Tuesday, April 5, 2011

I feel so much better! (Uncanny Valleys)

Repost | 04/05/2011 with updated links and revisions

I've never really been bothered that my avatar doesn't look like me and because of the present technology of Second Life, cannot look like my actual person. Nonetheless, I've read articles that bemoan the "retro" appearance of SL avatars and that people are looking for a better, more realistic platform. But it's now possible that when they find that realism, they may be ... um ... creeped out:
A theory called the "uncanny valley" says we tend to feel attracted to inanimate objects with human traits, the way a teddy bear or a rag doll seems cute. Our affection grows as an object looks more human. But if it looks too human, we suddenly become repulsed.
Instead of seeing what's similar, we notice the flaws — and the motionless eyes or awkward movements suddenly make us uncomfortable. (See AP article "Too real means too creepy in new Disney animation" and more recently, a review of the new Tin-Tin movie)
What a relief! (Although, looking at some of the things that mesh technology is allowing creators to do, we may get some first-hand experience with the uncanny valley!)

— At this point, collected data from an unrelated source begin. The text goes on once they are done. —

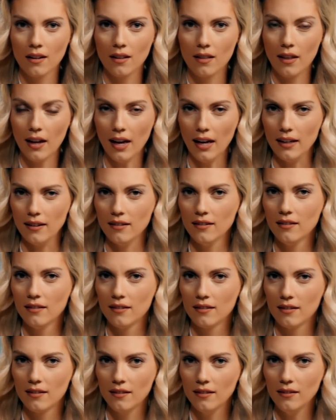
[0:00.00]
Then
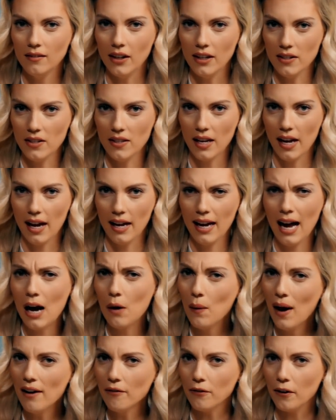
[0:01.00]
they say,
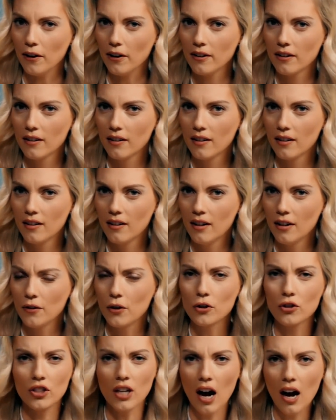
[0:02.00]
"However,
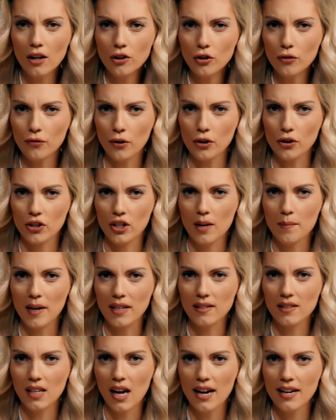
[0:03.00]
there's controversy among
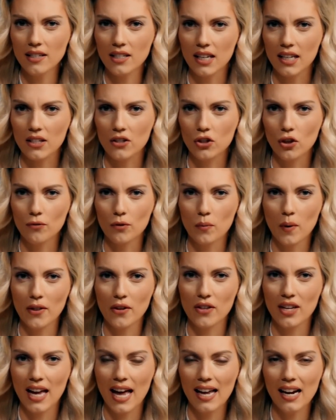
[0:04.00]
scientists over
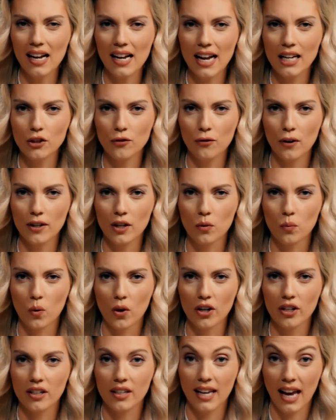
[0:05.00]
whether the N I H-funded
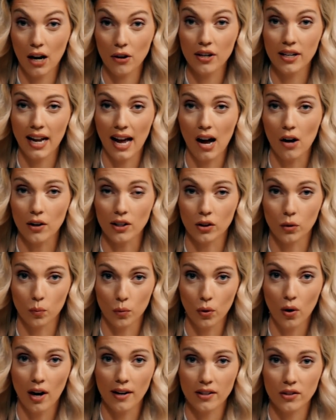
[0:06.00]
work carried out at the
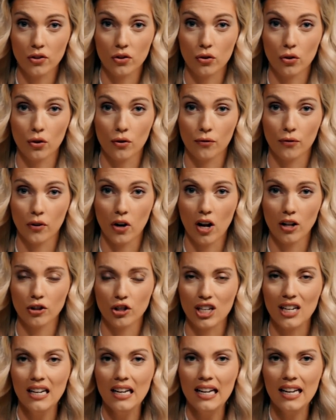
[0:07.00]
Wuhan Institute of
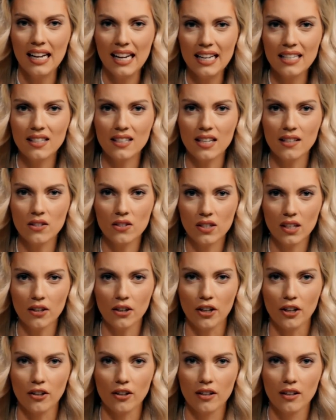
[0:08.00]
Virology is
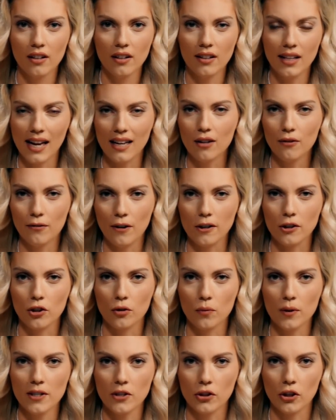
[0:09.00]
considered gain-of-function
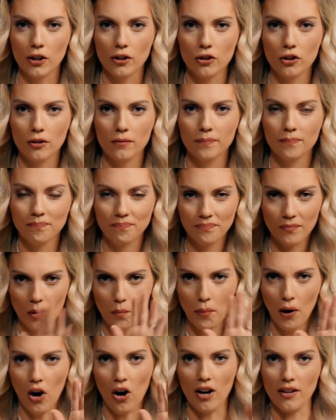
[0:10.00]
research."
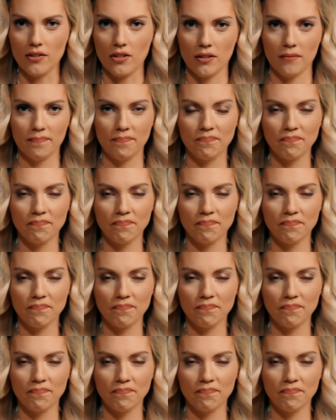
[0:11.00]
Pause.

I was in a conversation with a good friend the other night who felt that avatars cannot duplicate the authenticity of face-to-face discourse. For his side of the debate, he posited that eighty percent of communication comes from the unconscious, non-verbal gestures and facial "language" occurring in a face-to-face situation. My response, having experienced avatar-to-avatar discourse on a near-daily basis for the past four years, seems weak in comparison: I know authenticity when I experience it and it happens in SL.

I tried to counter his main point by stating that the avatar is an abstract expression of the actual person's unconscious as well as conscious attempt to create a virtual self. When you see my avatar, you won't see a middle-aged man with double chin, receding hair, buddha paunch and all the prejudgments that unconsciously creep into someone confronted by that appearance. My avatar is neutral in that regard. Perhaps that is an advantage rather than a disadvantage in communicating. It takes into account that "uncanny valley" by avoiding realism as well as unconscious prejudices.

Maybe, when all that unconscious verbiage of facial expression and body language is set aside, words become a more important part of the conversation. Even if a person is struggling to get his or her text to say what he or she wants, you, the listener/reader, aren't distracted by interpreting unconscious baggage but actually struggling to understand on the basis of creating a relationship free of the "thin slicing" of our own unconscious prejudices. In a situation where Voice is used, you have the vocal subtleties without the visual baggage.

On that basis, I say score another point for the power of presence in Second Life to create powerful relationships in a superb virtual social networking framework.